> On 23 Jan 2014, at 21:16, Jan Farø <jan.fa...@gmail.com> wrote:
> 
> I don’t think anybody has mentioned the lack of ability to upgrade hardware - 
> mostly because of financial issues, I suppose. 10.6 is as far as I know the 
> last Mac OS to support 32 bit systems. Previous versions of my own software 
> supported PPC and down to Mac OS 10.4, which gave me a considerable user base 
> from that segment. Percentages aside, there’s still a LOT of people sitting 
> with old hardware, simply because they cannot afford to upgrade.
> 
> XP was introduced in 2001. It’s still supported. Mac OS 10.6 was introduced 
> in 2009. I understand the desire to get rid of the messiness under the hood, 
> but I think it should be considered that it cuts out users on hardware 
> platforms not so much up to date.

Support for XP stops at end 2014: 
http://www.microsoft.com/en-us/windows/enterprise/endofsupport.aspx.
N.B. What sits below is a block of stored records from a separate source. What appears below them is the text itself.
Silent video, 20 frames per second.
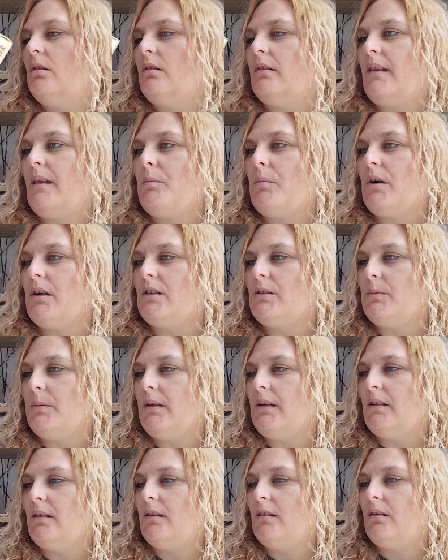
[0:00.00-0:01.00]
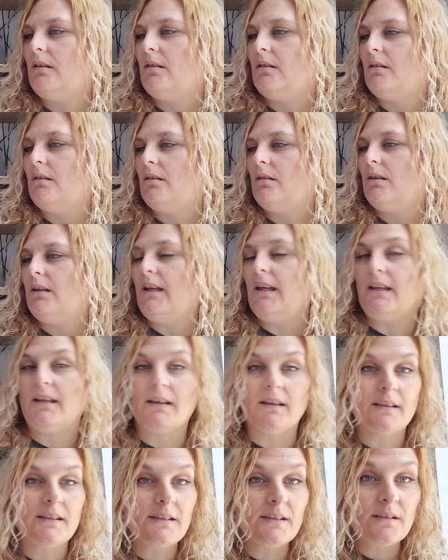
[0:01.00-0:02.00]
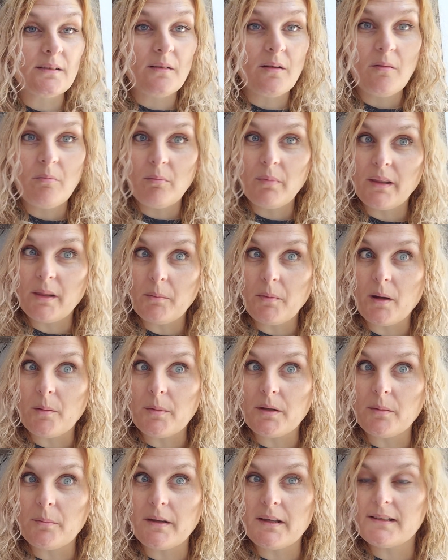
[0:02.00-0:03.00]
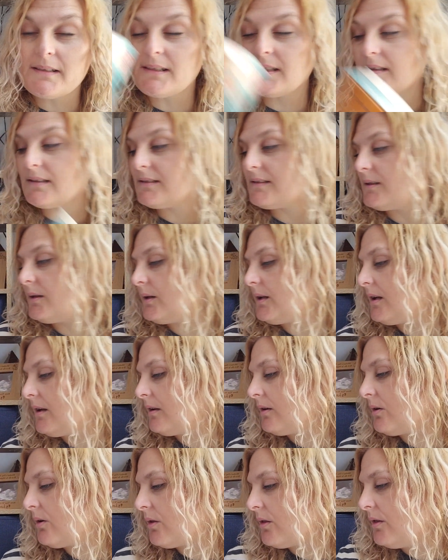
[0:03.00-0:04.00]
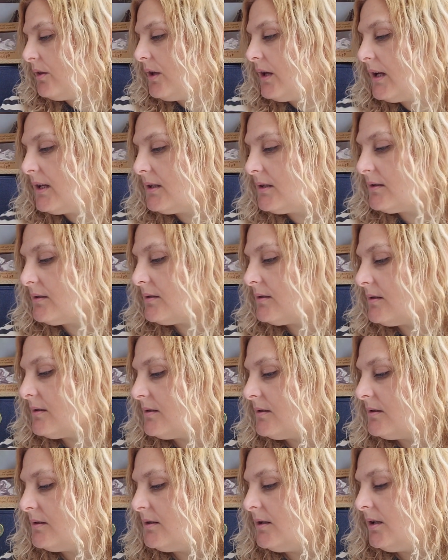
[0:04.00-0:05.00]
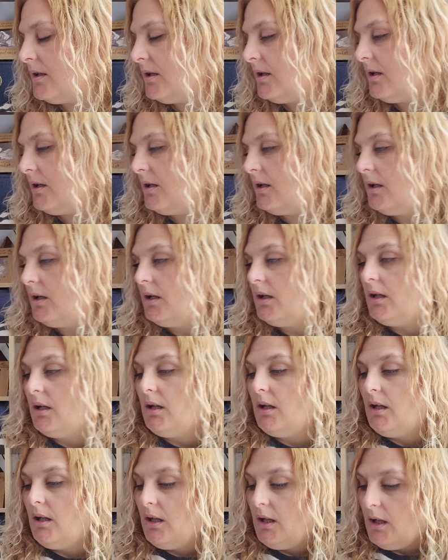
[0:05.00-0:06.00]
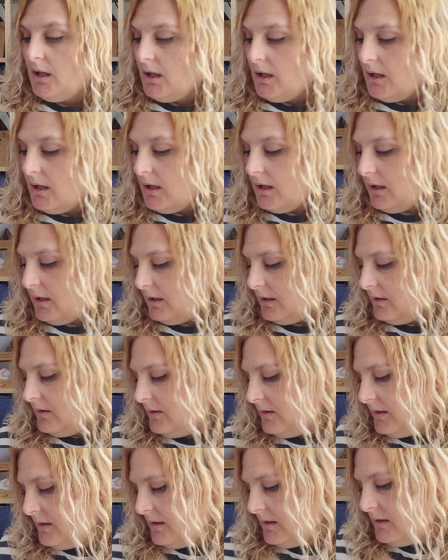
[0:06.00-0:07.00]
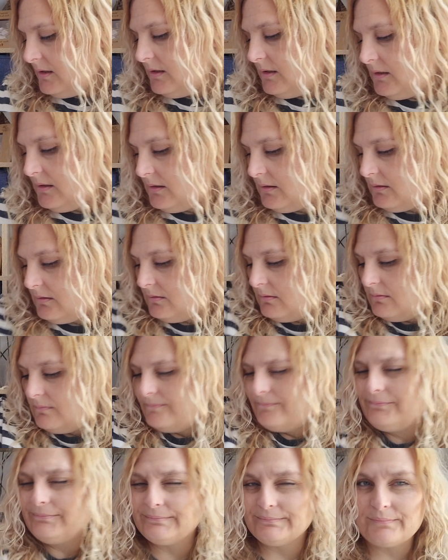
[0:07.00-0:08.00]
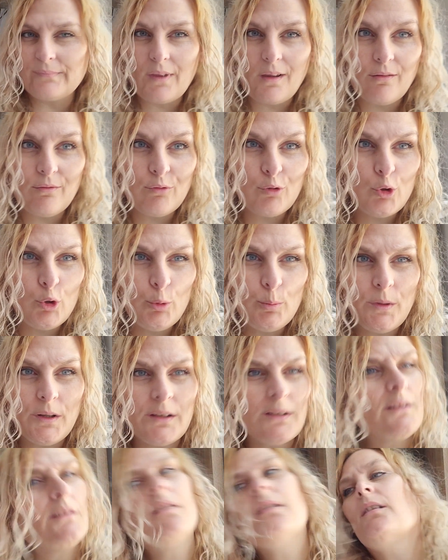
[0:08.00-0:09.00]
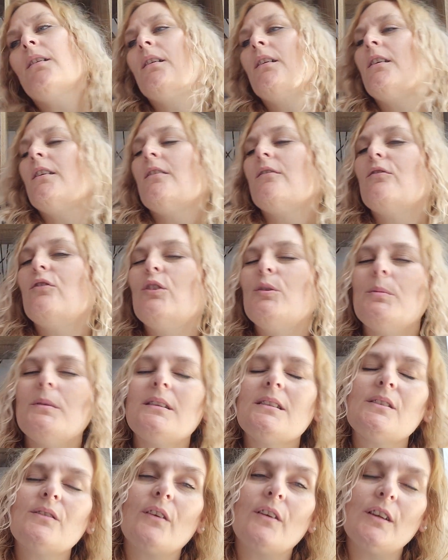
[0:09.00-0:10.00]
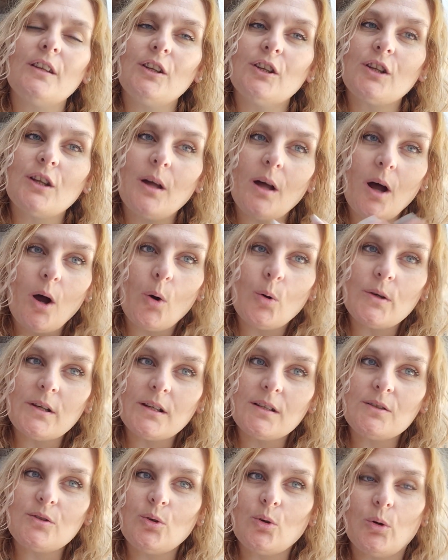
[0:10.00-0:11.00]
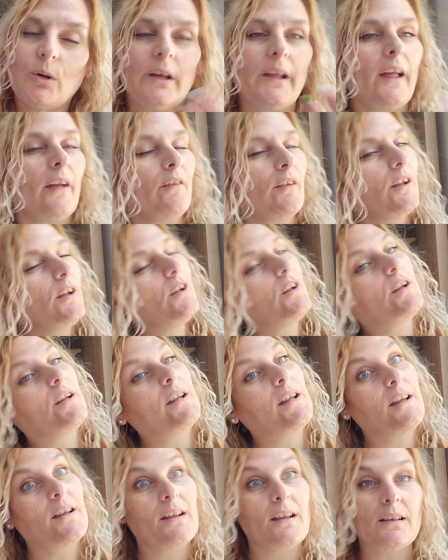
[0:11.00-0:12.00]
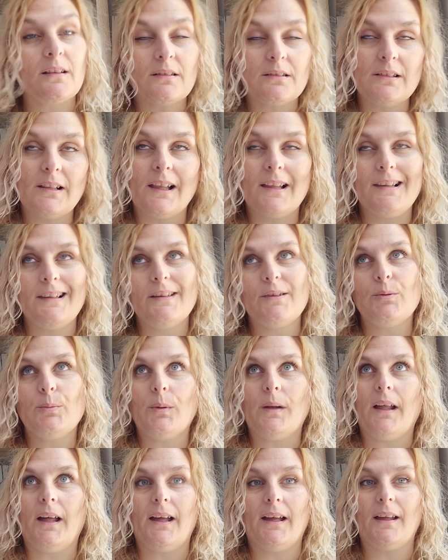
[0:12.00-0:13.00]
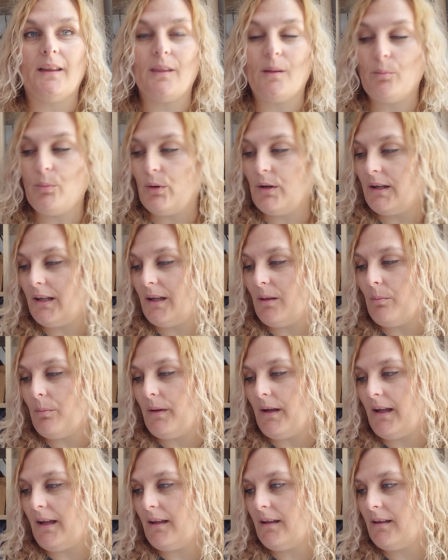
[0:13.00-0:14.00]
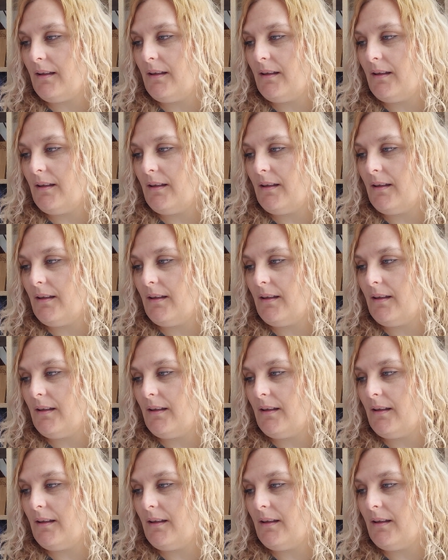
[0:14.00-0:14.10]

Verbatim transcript: They might be hideous, but they might be amazing. So yeah, I got that. And then Reuben. Reuben is very good at holding a toy, having a look at it, a little play, and then putting it back.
And Microsoft Visual Studio 2012 cannot be installed on XP, but you can target 
XP (and that was already in 2012).

Why not just freeze the Qt development for 10.6? After all, developing for 10.6 
will still be possible with Qt 5.3. I don’t see any problem here. It’s not that 
the code will get removed from the repo; it is only that no new developments 
will take place for that platform.
In the meanwhile, development energy can go into new territories like mobile 
and embedded devices (internet of things). Personally, I'd rather use Qt for 
developing an app for Android or iOS, than developing one for Windows XP or OS 
X 10.6. It is true that there is still a huge install base of 'legacy' OSs. 
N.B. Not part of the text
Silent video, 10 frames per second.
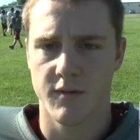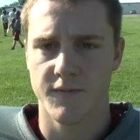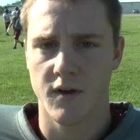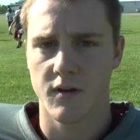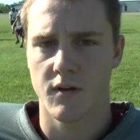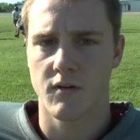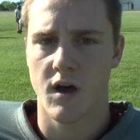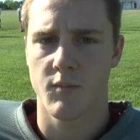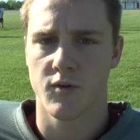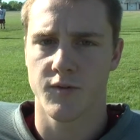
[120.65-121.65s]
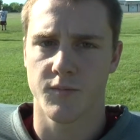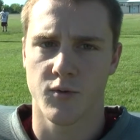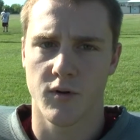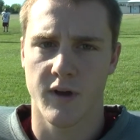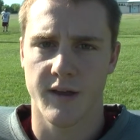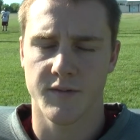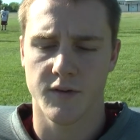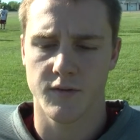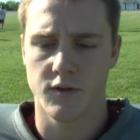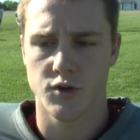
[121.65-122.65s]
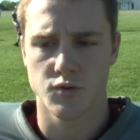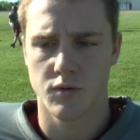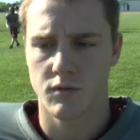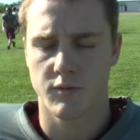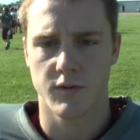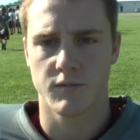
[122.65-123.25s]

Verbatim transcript: We felt a lot more support last year than usual. We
Besides limited financial reach, there is also another reason: certification. 
In the medical market for instance, we see figures of 90% and up of Windows XP 
installations. But then on these systems no new applications are installed, nor 
is it expected that new applications are installable on those platforms. IT 
departments more and more switch to VDI to support these legacy systems.

So, +1 for freezing development for OSX 10.6.